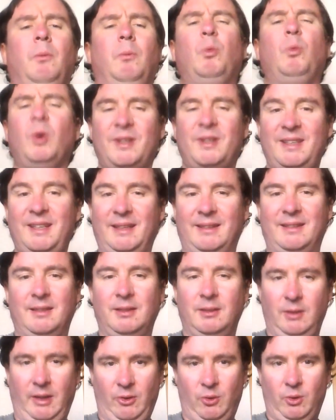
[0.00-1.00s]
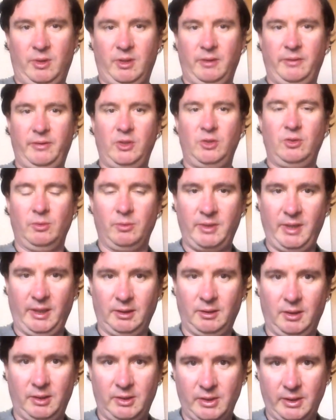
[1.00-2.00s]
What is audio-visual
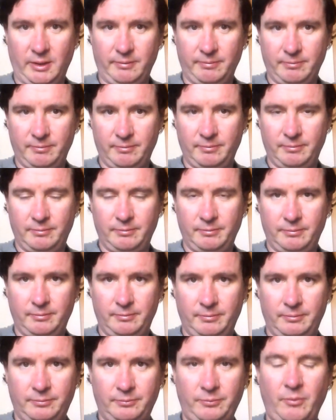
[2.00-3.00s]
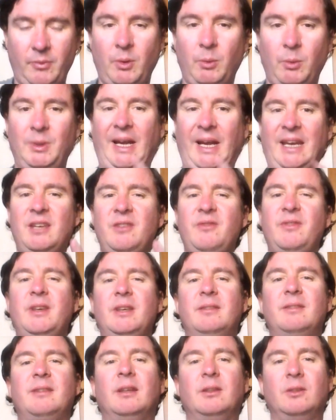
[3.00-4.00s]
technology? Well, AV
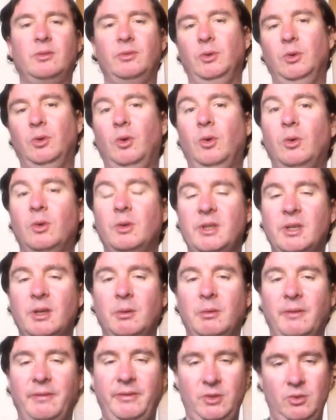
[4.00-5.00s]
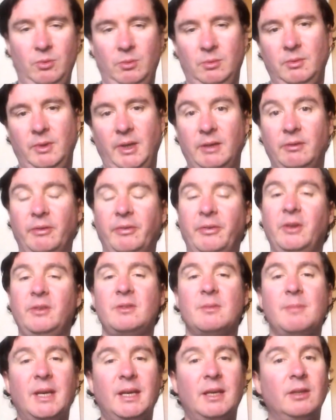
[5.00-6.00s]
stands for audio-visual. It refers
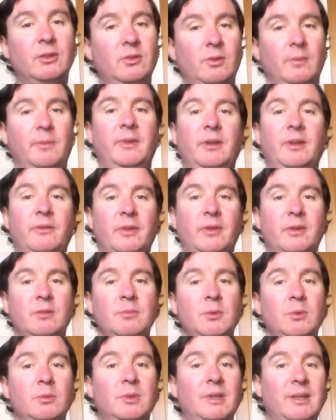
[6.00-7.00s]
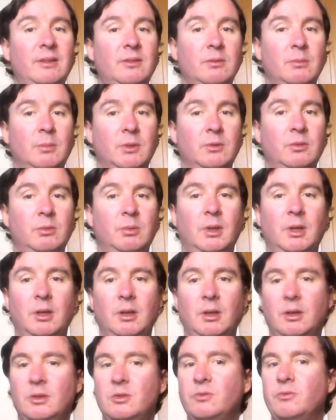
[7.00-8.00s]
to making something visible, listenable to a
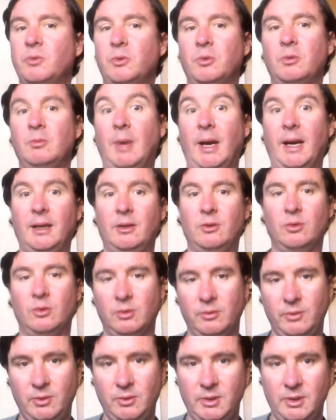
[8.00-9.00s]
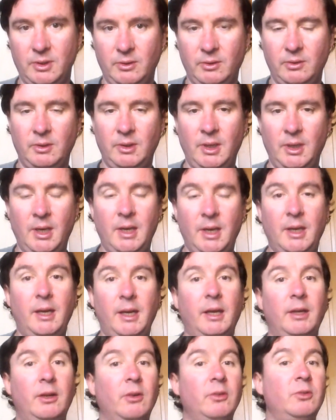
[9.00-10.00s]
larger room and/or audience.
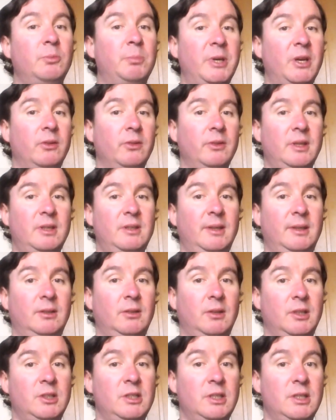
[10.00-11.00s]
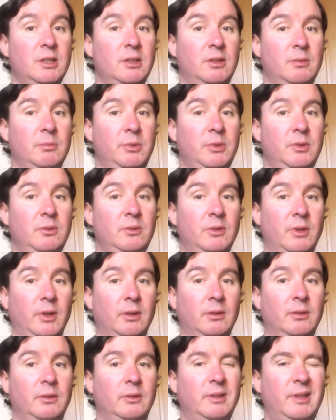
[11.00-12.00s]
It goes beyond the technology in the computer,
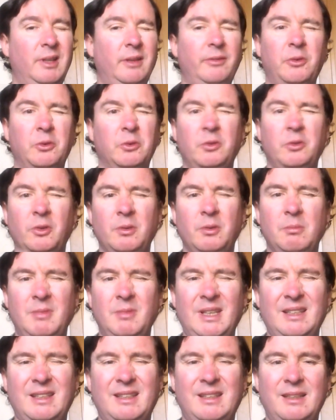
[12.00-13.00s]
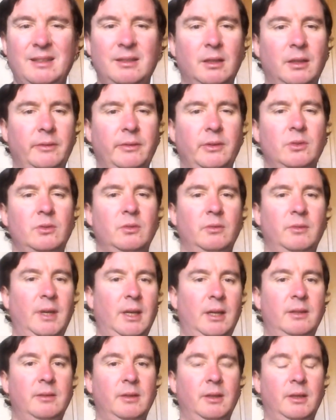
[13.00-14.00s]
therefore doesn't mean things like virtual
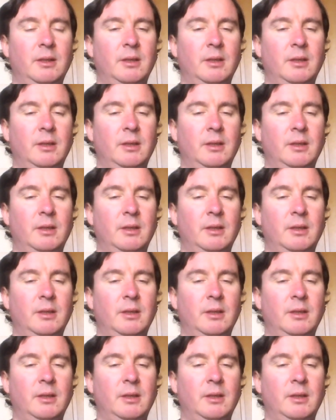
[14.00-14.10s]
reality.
——
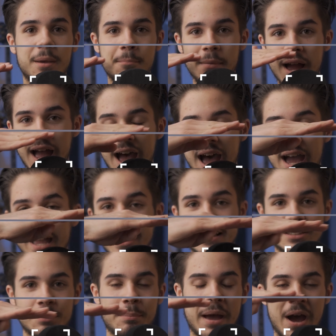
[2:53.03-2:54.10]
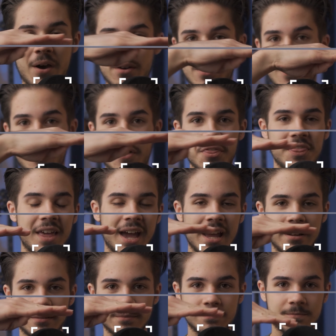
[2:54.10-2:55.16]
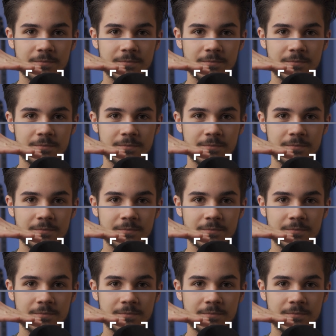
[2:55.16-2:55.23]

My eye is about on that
——
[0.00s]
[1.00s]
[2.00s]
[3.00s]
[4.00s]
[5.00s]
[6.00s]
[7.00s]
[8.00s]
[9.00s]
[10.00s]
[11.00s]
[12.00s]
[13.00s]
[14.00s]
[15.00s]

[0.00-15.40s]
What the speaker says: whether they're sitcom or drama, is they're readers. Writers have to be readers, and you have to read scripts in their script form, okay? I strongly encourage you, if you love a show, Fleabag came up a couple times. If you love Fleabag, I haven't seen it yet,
——
=== Required work ===
In the records above, find the line with "[0.00-1.00s]". Print exactly from there through the line with "[10.00-11.00s]", minus the pictures.

=== Expected answer ===
[0.00-1.00s]
[1.00-2.00s]
What is audio-visual
[2.00-3.00s]
[3.00-4.00s]
technology? Well, AV
[4.00-5.00s]
[5.00-6.00s]
stands for audio-visual. It refers
[6.00-7.00s]
[7.00-8.00s]
to making something visible, listenable to a
[8.00-9.00s]
[9.00-10.00s]
larger room and/or audience.
[10.00-11.00s]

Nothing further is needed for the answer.